Selon la même source, ce résultat reflète, notamment, la hausse de la valeur des importations de produits alimentaires (+23,3 milliards) et de « machines, appareils et moteurs » (+3,1 milliards). Et Pour ce qui est des produits alimentaires, la progression de la valeur des achats à étranger est principalement imputable au riz (+22,2 milliards), au « froment et méteil » (+5,5 milliards) et aux fruits et légumes comestibles (+1,0 milliard).
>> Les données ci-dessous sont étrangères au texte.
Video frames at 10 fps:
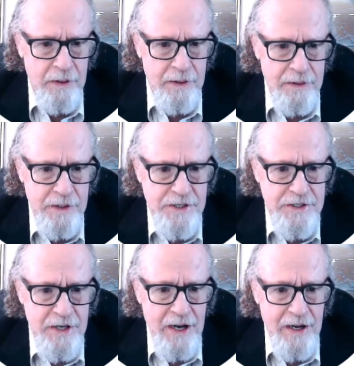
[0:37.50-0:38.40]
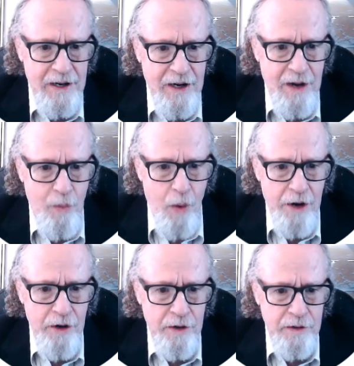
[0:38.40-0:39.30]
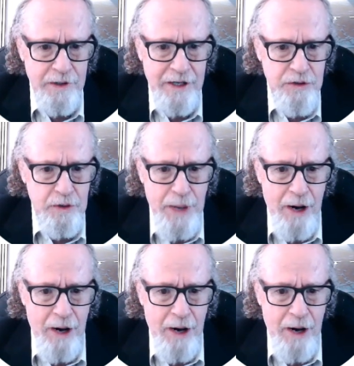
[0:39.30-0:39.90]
This is a water and electric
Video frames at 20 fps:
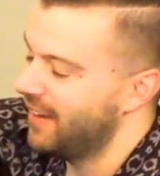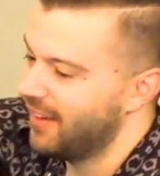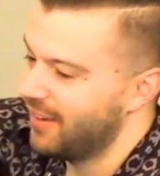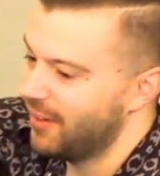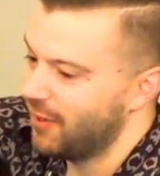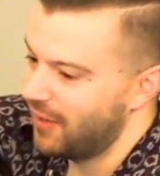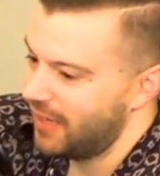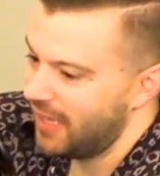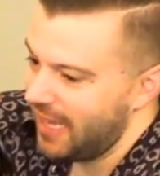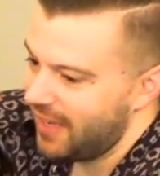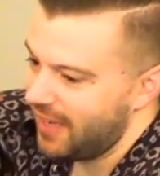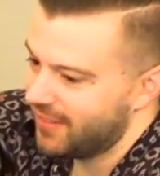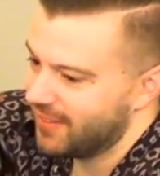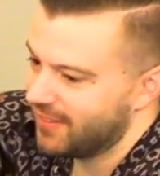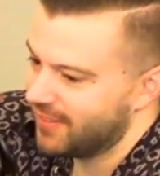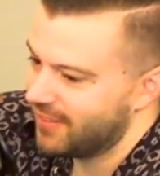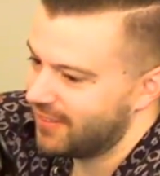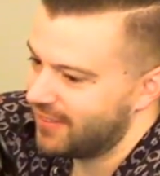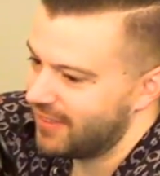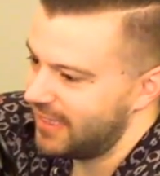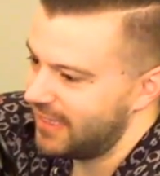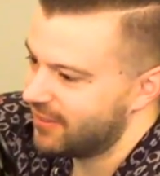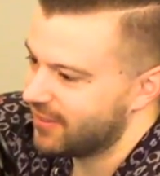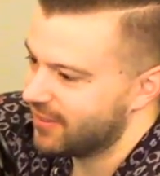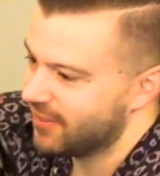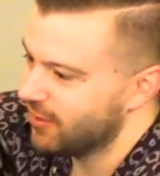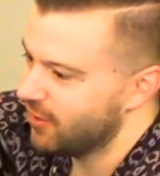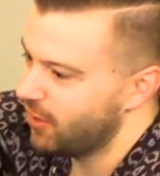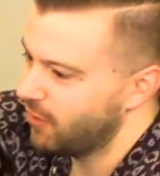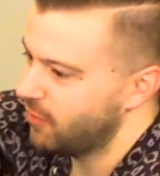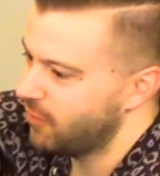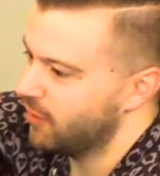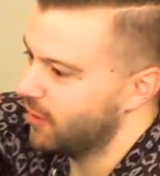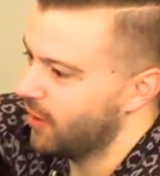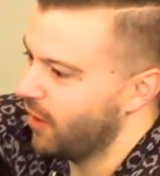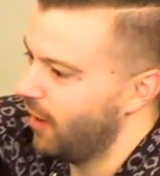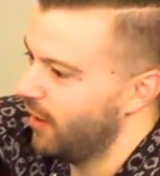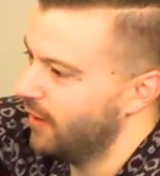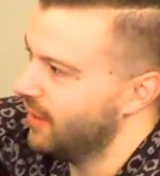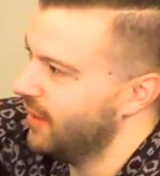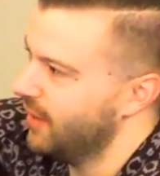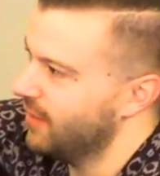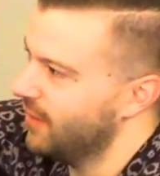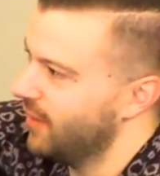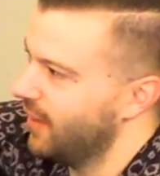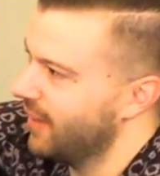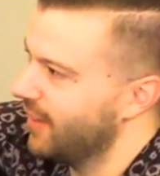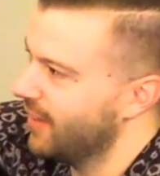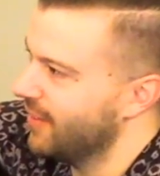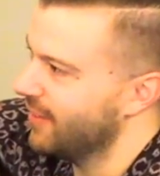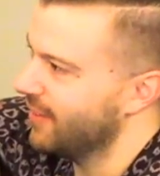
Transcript: you know again it's just it's the love of god that like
Toutefois, la DPEE note que les importations de produits pétroliers ont, également, affiché une légère progression de 0,2 milliard sur la période, en liaison avec les produits pétroliers raffinés (+5,0 milliards) ; les achats à l’étranger des huiles brutes de pétrole ayant diminué (-4,8 milliards). Ainsi, en glissement annuel, les importations de biens ont augmenté de 6,7% (+18,6 milliards) au mois de novembre 2016, principalement tirées par les « machines, appareils et moteurs » (+12,7 milliards) et les produits alimentaires (+17,5 milliards). Cette orientation a été, toutefois, modérée par le recul des importations de produits pétroliers (-11,1 milliards) et de produits pharmaceutiques (-3,7 milliards).
Sur les onze premiers mois de 2016, les importations de biens sont évaluées à 2803,3 milliards contre 2802,9 milliards un an auparavant, soit une légère hausse de 0,4 milliard, imputable aux produits alimentaires (+62,6 milliards), aux « véhicules, matériels de transport et pièces détachées automobiles » (+40,6 milliards) et aux produits pharmaceutiques (+4,6 milliards). A l’inverse, les importations de produits pétroliers et de « machines, appareils et moteurs » se sont respectivement contractées de 135,7 milliards et 6,7 milliards, ajoute la Direction de la prévision et des études économiques(DPEE).